### WORK REQUIRED
The entries below are to be reproduced exactly, with their pictures omitted.

SOURCE DATA Start Marker

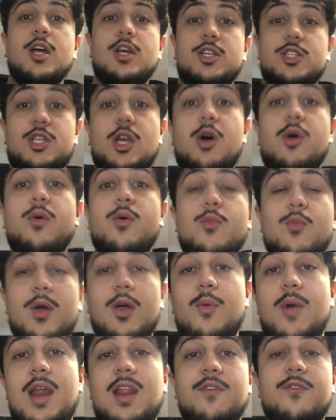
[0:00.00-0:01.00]
So
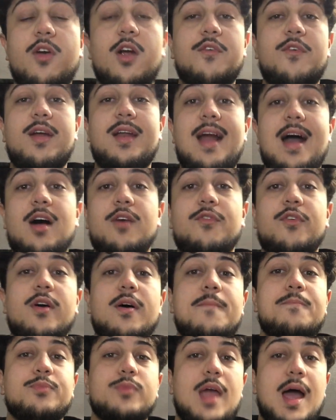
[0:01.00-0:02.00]
we're waiting for our friend
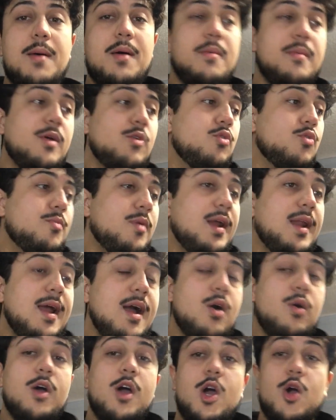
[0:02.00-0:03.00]
Alpha. I'm in my room right
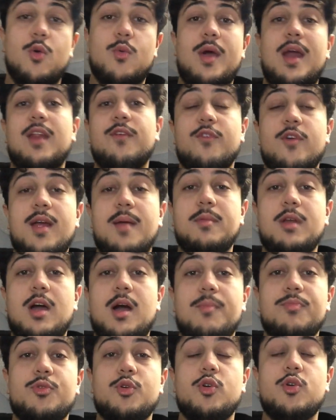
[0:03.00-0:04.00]
now, waiting for him to
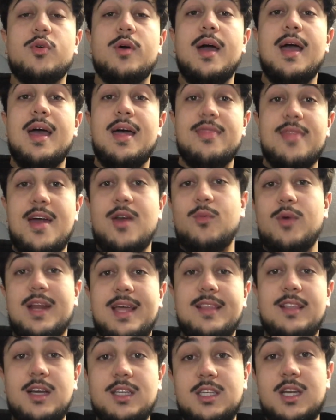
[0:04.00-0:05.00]
come through. Then when he
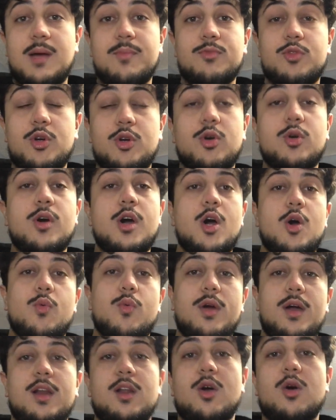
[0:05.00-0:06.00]
does come through,
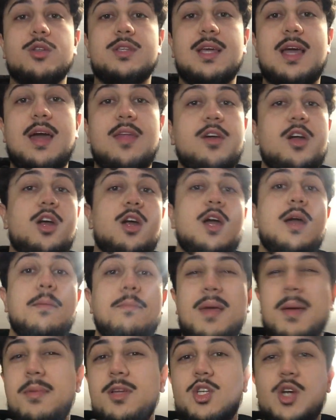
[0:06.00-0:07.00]
we're gonna go together,
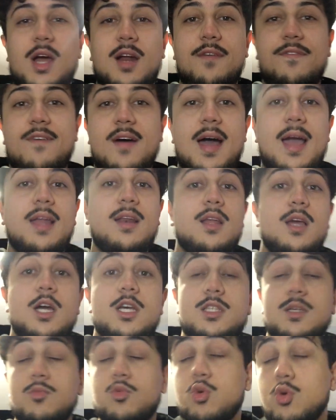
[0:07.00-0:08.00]
maybe try to find
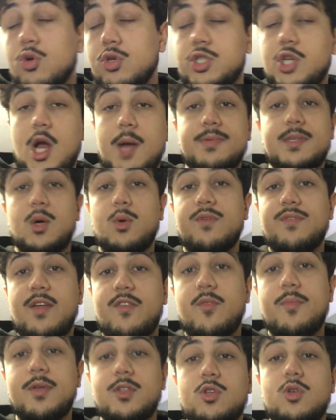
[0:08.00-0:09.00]
some cool shops that we've
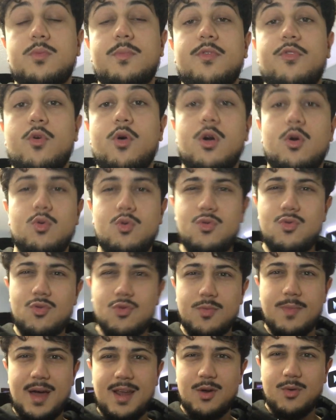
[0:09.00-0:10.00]
never been to before.
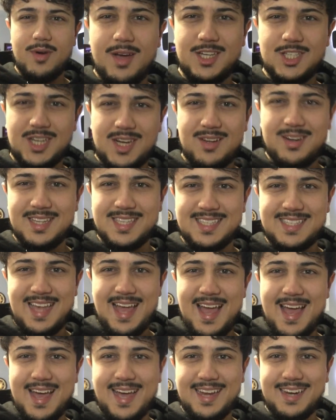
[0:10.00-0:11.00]
Ooh, by the way, check out the
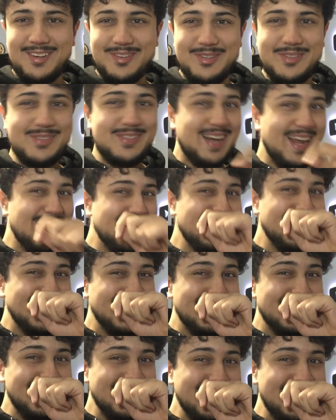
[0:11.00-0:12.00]
sign. Ooh, that
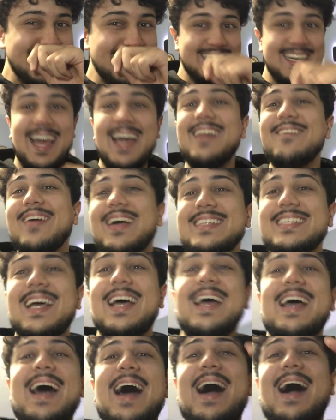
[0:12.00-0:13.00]
looking good. Anyways,
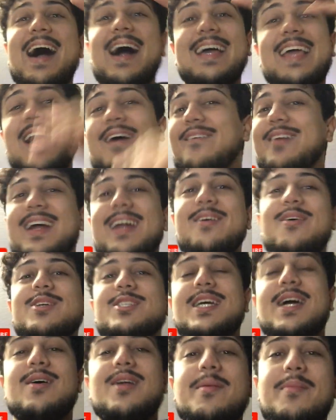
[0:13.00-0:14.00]
uh, yeah, we're gonna go
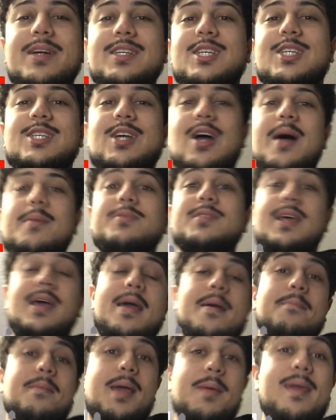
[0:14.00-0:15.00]
check out a bunch of shops,
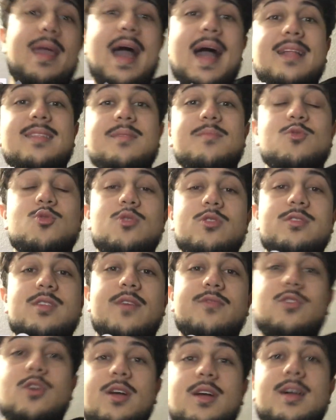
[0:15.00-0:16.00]
maybe add some cool
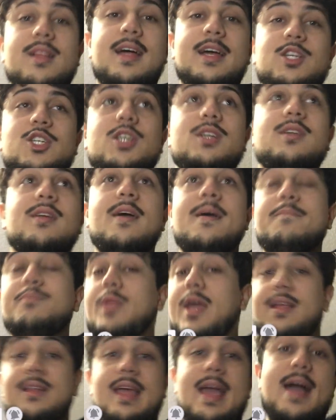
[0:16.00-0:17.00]
stuff to our collection.
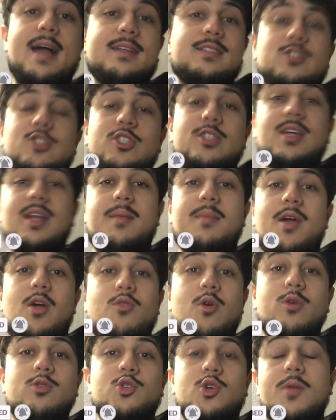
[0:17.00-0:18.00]
And yeah, it's just gonna be a
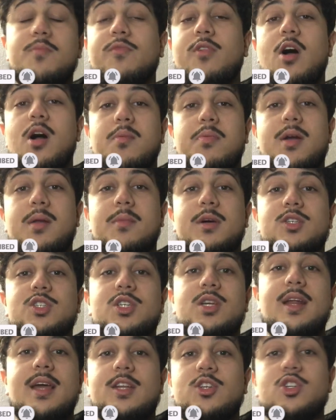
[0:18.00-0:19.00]
road trip vlog pretty much
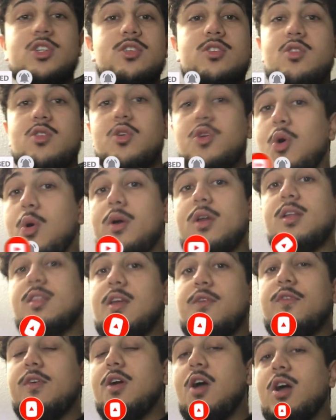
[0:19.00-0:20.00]
today, just going to
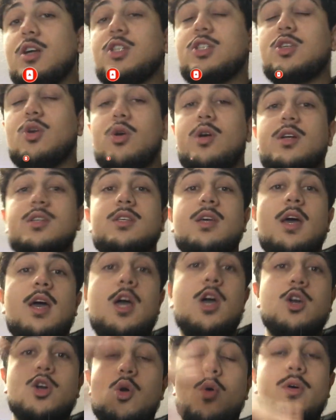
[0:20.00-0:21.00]
different card stores,
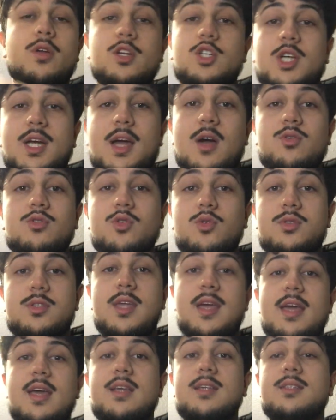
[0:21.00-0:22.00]
going to check out new
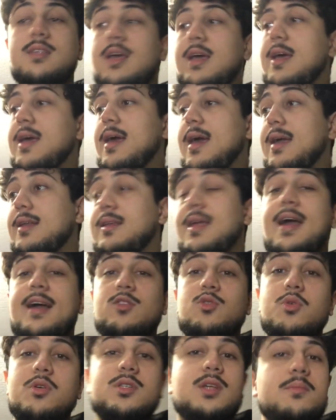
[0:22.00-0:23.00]
things, and yeah,
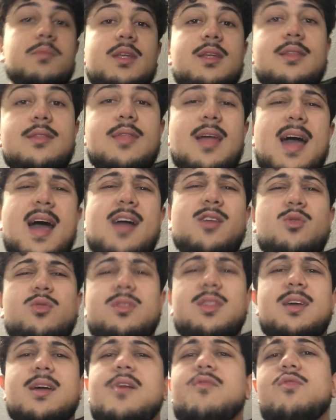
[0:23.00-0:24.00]
doing something that I don't
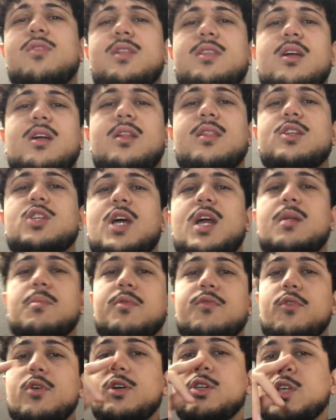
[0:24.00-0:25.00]
think I've really done on the channel
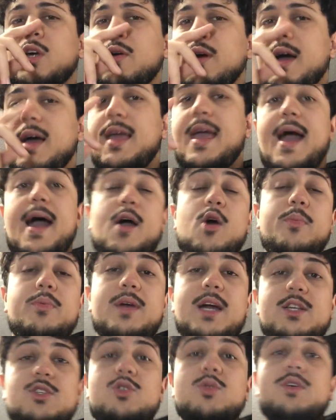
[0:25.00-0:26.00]
before. So uh, yeah, I hope you
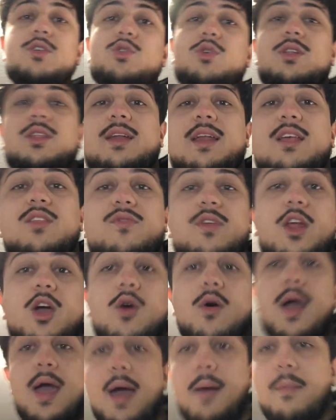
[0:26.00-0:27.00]
guys do enjoy today's video.
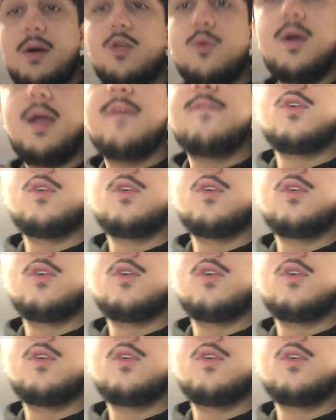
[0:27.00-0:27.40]
By the way, if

SOURCE DATA End Marker

### WRITTEN REPLY
[0:00.00-0:01.00]
So
[0:01.00-0:02.00]
we're waiting for our friend
[0:02.00-0:03.00]
Alpha. I'm in my room right
[0:03.00-0:04.00]
now, waiting for him to
[0:04.00-0:05.00]
come through. Then when he
[0:05.00-0:06.00]
does come through,
[0:06.00-0:07.00]
we're gonna go together,
[0:07.00-0:08.00]
maybe try to find
[0:08.00-0:09.00]
some cool shops that we've
[0:09.00-0:10.00]
never been to before.
[0:10.00-0:11.00]
Ooh, by the way, check out the
[0:11.00-0:12.00]
sign. Ooh, that
[0:12.00-0:13.00]
looking good. Anyways,
[0:13.00-0:14.00]
uh, yeah, we're gonna go
[0:14.00-0:15.00]
check out a bunch of shops,
[0:15.00-0:16.00]
maybe add some cool
[0:16.00-0:17.00]
stuff to our collection.
[0:17.00-0:18.00]
And yeah, it's just gonna be a
[0:18.00-0:19.00]
road trip vlog pretty much
[0:19.00-0:20.00]
today, just going to
[0:20.00-0:21.00]
different card stores,
[0:21.00-0:22.00]
going to check out new
[0:22.00-0:23.00]
things, and yeah,
[0:23.00-0:24.00]
doing something that I don't
[0:24.00-0:25.00]
think I've really done on the channel
[0:25.00-0:26.00]
before. So uh, yeah, I hope you
[0:26.00-0:27.00]
guys do enjoy today's video.
[0:27.00-0:27.40]
By the way, if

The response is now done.